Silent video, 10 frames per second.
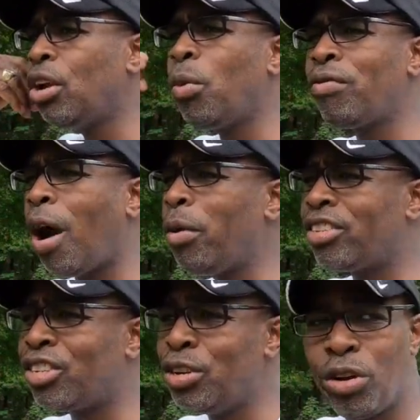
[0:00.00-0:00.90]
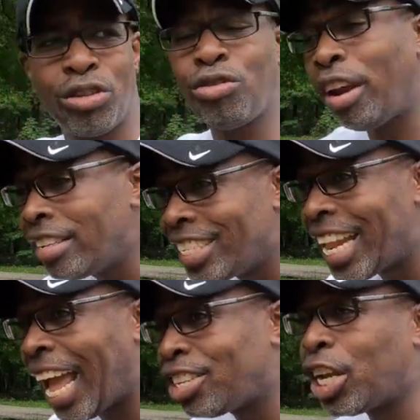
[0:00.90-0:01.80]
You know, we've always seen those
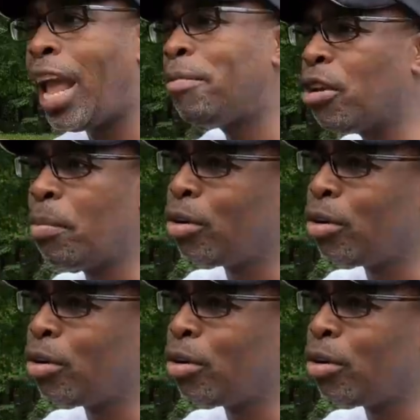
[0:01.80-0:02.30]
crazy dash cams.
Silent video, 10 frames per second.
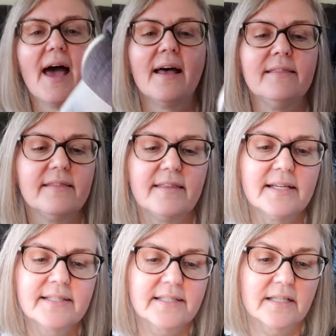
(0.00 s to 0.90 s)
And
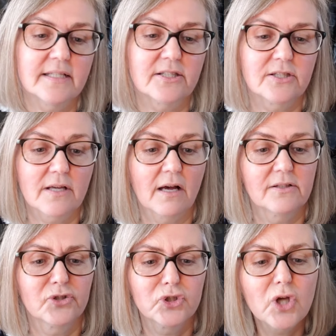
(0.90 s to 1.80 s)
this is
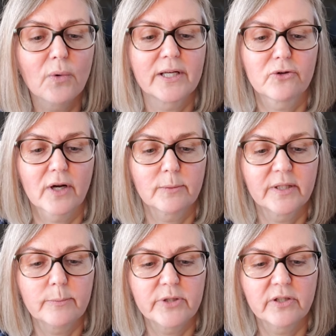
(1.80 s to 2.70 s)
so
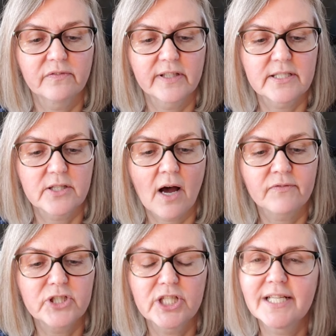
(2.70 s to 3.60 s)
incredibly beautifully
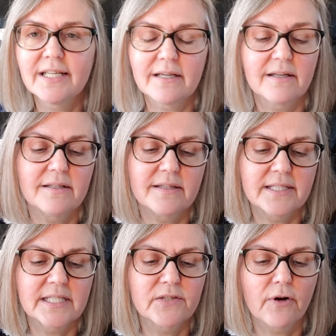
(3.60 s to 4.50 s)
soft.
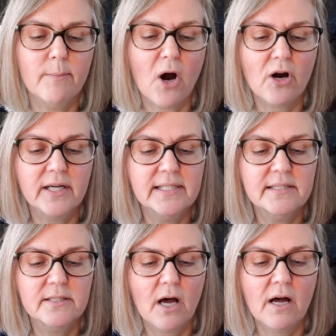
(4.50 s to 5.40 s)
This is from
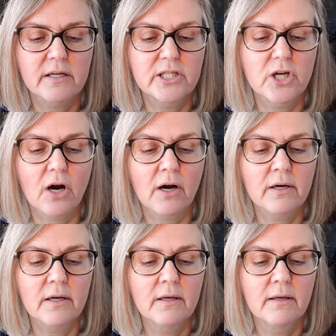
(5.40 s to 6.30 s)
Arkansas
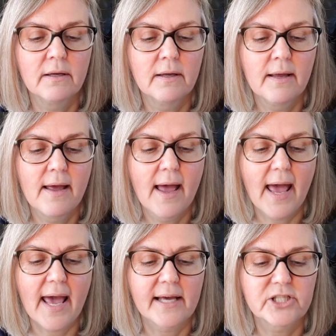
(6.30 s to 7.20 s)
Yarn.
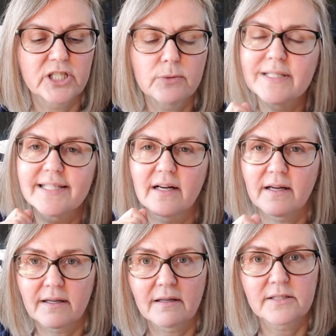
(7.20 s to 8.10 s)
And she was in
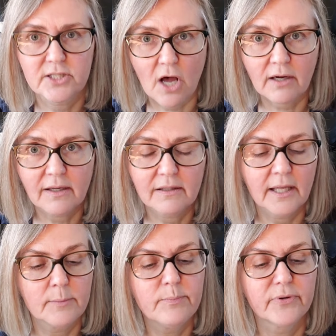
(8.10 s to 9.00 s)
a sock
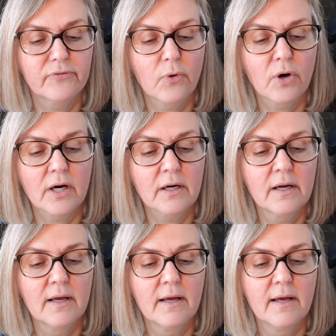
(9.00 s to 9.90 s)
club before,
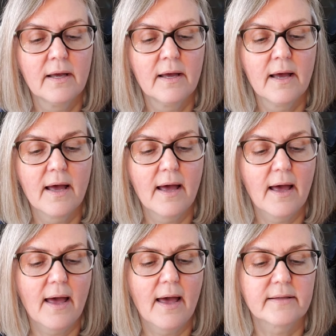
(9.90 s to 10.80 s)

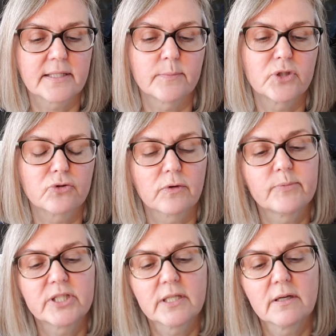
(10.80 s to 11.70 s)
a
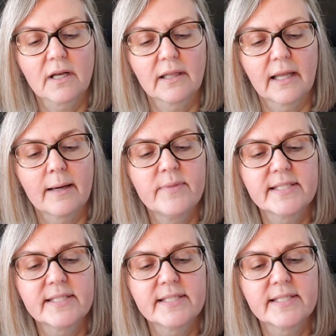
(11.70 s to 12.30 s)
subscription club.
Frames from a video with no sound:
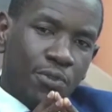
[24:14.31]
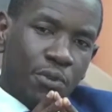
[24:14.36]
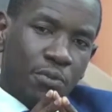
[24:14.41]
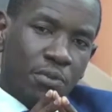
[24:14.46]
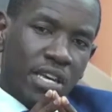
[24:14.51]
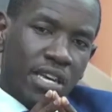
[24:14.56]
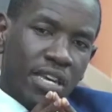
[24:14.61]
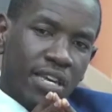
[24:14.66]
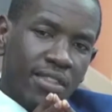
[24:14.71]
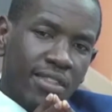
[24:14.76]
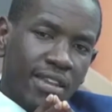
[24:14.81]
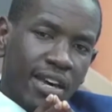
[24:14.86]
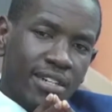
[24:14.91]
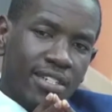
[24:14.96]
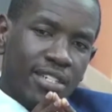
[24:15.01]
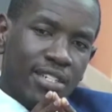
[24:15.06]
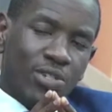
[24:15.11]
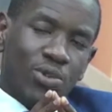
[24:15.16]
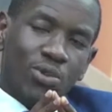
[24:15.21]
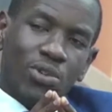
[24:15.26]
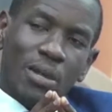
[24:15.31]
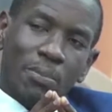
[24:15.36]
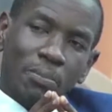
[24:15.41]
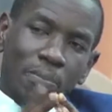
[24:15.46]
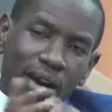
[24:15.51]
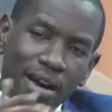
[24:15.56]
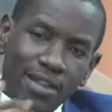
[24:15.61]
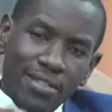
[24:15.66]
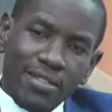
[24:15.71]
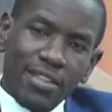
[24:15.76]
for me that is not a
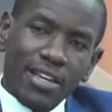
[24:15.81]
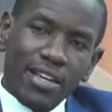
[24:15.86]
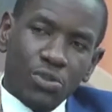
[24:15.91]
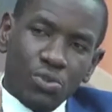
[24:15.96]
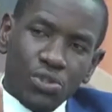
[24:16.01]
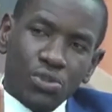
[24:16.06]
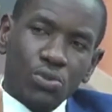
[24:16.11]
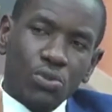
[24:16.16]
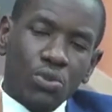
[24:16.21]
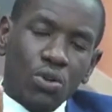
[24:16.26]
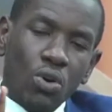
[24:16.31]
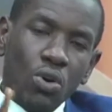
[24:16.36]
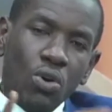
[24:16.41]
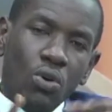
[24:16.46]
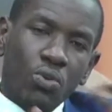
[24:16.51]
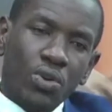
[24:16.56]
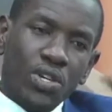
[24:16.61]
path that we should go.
____
Task brief
Should a picture appear among the entries above, omit it and repeat everything else exactly.

Answer box
Silent video, 10 frames per second.
[0:00.00-0:00.90]
[0:00.90-0:01.80]
You know, we've always seen those
[0:01.80-0:02.30]
crazy dash cams.
Silent video, 10 frames per second.
(0.00 s to 0.90 s)
And
(0.90 s to 1.80 s)
this is
(1.80 s to 2.70 s)
so
(2.70 s to 3.60 s)
incredibly beautifully
(3.60 s to 4.50 s)
soft.
(4.50 s to 5.40 s)
This is from
(5.40 s to 6.30 s)
Arkansas
(6.30 s to 7.20 s)
Yarn.
(7.20 s to 8.10 s)
And she was in
(8.10 s to 9.00 s)
a sock
(9.00 s to 9.90 s)
club before,
(9.90 s to 10.80 s)

(10.80 s to 11.70 s)
a
(11.70 s to 12.30 s)
subscription club.
Frames from a video with no sound:
[24:14.31]
[24:14.36]
[24:14.41]
[24:14.46]
[24:14.51]
[24:14.56]
[24:14.61]
[24:14.66]
[24:14.71]
[24:14.76]
[24:14.81]
[24:14.86]
[24:14.91]
[24:14.96]
[24:15.01]
[24:15.06]
[24:15.11]
[24:15.16]
[24:15.21]
[24:15.26]
[24:15.31]
[24:15.36]
[24:15.41]
[24:15.46]
[24:15.51]
[24:15.56]
[24:15.61]
[24:15.66]
[24:15.71]
[24:15.76]
for me that is not a
[24:15.81]
[24:15.86]
[24:15.91]
[24:15.96]
[24:16.01]
[24:16.06]
[24:16.11]
[24:16.16]
[24:16.21]
[24:16.26]
[24:16.31]
[24:16.36]
[24:16.41]
[24:16.46]
[24:16.51]
[24:16.56]
[24:16.61]
path that we should go.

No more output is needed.